### EXERCISE DESCRIPTION
Output every record below precisely as it is written.

### DATA TO EXAMINE

^^^^^^^^

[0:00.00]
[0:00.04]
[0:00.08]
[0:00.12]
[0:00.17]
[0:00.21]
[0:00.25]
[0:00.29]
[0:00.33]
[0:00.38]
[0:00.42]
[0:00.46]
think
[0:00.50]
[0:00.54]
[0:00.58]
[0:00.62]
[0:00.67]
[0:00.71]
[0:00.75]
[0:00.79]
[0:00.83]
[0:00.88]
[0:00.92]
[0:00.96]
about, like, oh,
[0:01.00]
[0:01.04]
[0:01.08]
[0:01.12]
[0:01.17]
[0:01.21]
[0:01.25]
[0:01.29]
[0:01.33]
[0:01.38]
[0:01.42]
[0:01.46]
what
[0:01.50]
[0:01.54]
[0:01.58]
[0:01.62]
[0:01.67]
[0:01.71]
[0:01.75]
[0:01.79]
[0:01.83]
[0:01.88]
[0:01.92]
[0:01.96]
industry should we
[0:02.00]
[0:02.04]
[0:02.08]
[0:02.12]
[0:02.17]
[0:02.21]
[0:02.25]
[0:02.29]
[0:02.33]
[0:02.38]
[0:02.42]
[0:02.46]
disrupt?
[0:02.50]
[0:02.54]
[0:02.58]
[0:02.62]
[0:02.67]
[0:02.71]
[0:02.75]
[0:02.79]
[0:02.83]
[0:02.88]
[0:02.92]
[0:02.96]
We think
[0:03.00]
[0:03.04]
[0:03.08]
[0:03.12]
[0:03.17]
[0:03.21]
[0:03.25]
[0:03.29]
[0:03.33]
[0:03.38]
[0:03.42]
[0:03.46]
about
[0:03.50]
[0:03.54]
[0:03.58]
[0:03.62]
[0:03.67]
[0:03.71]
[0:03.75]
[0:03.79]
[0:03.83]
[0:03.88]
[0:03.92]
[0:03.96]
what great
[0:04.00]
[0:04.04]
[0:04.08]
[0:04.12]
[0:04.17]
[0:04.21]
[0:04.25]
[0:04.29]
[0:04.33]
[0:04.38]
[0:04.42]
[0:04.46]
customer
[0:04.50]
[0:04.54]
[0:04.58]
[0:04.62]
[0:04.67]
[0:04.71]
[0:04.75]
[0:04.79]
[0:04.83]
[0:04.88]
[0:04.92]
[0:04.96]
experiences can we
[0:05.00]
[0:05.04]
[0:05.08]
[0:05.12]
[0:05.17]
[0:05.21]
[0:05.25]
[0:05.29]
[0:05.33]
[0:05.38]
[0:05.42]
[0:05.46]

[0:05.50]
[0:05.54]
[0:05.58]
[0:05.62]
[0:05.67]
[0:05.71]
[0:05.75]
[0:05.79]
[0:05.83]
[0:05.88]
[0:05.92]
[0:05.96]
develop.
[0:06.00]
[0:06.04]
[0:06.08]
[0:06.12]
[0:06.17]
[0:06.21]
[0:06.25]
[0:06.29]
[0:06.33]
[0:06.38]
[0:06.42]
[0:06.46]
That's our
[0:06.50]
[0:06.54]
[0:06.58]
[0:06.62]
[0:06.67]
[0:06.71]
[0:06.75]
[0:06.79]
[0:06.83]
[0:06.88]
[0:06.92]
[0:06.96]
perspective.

^^^^^^^^

### SOLVED PROBLEM
[0:00.00]
[0:00.04]
[0:00.08]
[0:00.12]
[0:00.17]
[0:00.21]
[0:00.25]
[0:00.29]
[0:00.33]
[0:00.38]
[0:00.42]
[0:00.46]
think
[0:00.50]
[0:00.54]
[0:00.58]
[0:00.62]
[0:00.67]
[0:00.71]
[0:00.75]
[0:00.79]
[0:00.83]
[0:00.88]
[0:00.92]
[0:00.96]
about, like, oh,
[0:01.00]
[0:01.04]
[0:01.08]
[0:01.12]
[0:01.17]
[0:01.21]
[0:01.25]
[0:01.29]
[0:01.33]
[0:01.38]
[0:01.42]
[0:01.46]
what
[0:01.50]
[0:01.54]
[0:01.58]
[0:01.62]
[0:01.67]
[0:01.71]
[0:01.75]
[0:01.79]
[0:01.83]
[0:01.88]
[0:01.92]
[0:01.96]
industry should we
[0:02.00]
[0:02.04]
[0:02.08]
[0:02.12]
[0:02.17]
[0:02.21]
[0:02.25]
[0:02.29]
[0:02.33]
[0:02.38]
[0:02.42]
[0:02.46]
disrupt?
[0:02.50]
[0:02.54]
[0:02.58]
[0:02.62]
[0:02.67]
[0:02.71]
[0:02.75]
[0:02.79]
[0:02.83]
[0:02.88]
[0:02.92]
[0:02.96]
We think
[0:03.00]
[0:03.04]
[0:03.08]
[0:03.12]
[0:03.17]
[0:03.21]
[0:03.25]
[0:03.29]
[0:03.33]
[0:03.38]
[0:03.42]
[0:03.46]
about
[0:03.50]
[0:03.54]
[0:03.58]
[0:03.62]
[0:03.67]
[0:03.71]
[0:03.75]
[0:03.79]
[0:03.83]
[0:03.88]
[0:03.92]
[0:03.96]
what great
[0:04.00]
[0:04.04]
[0:04.08]
[0:04.12]
[0:04.17]
[0:04.21]
[0:04.25]
[0:04.29]
[0:04.33]
[0:04.38]
[0:04.42]
[0:04.46]
customer
[0:04.50]
[0:04.54]
[0:04.58]
[0:04.62]
[0:04.67]
[0:04.71]
[0:04.75]
[0:04.79]
[0:04.83]
[0:04.88]
[0:04.92]
[0:04.96]
experiences can we
[0:05.00]
[0:05.04]
[0:05.08]
[0:05.12]
[0:05.17]
[0:05.21]
[0:05.25]
[0:05.29]
[0:05.33]
[0:05.38]
[0:05.42]
[0:05.46]

[0:05.50]
[0:05.54]
[0:05.58]
[0:05.62]
[0:05.67]
[0:05.71]
[0:05.75]
[0:05.79]
[0:05.83]
[0:05.88]
[0:05.92]
[0:05.96]
develop.
[0:06.00]
[0:06.04]
[0:06.08]
[0:06.12]
[0:06.17]
[0:06.21]
[0:06.25]
[0:06.29]
[0:06.33]
[0:06.38]
[0:06.42]
[0:06.46]
That's our
[0:06.50]
[0:06.54]
[0:06.58]
[0:06.62]
[0:06.67]
[0:06.71]
[0:06.75]
[0:06.79]
[0:06.83]
[0:06.88]
[0:06.92]
[0:06.96]
perspective.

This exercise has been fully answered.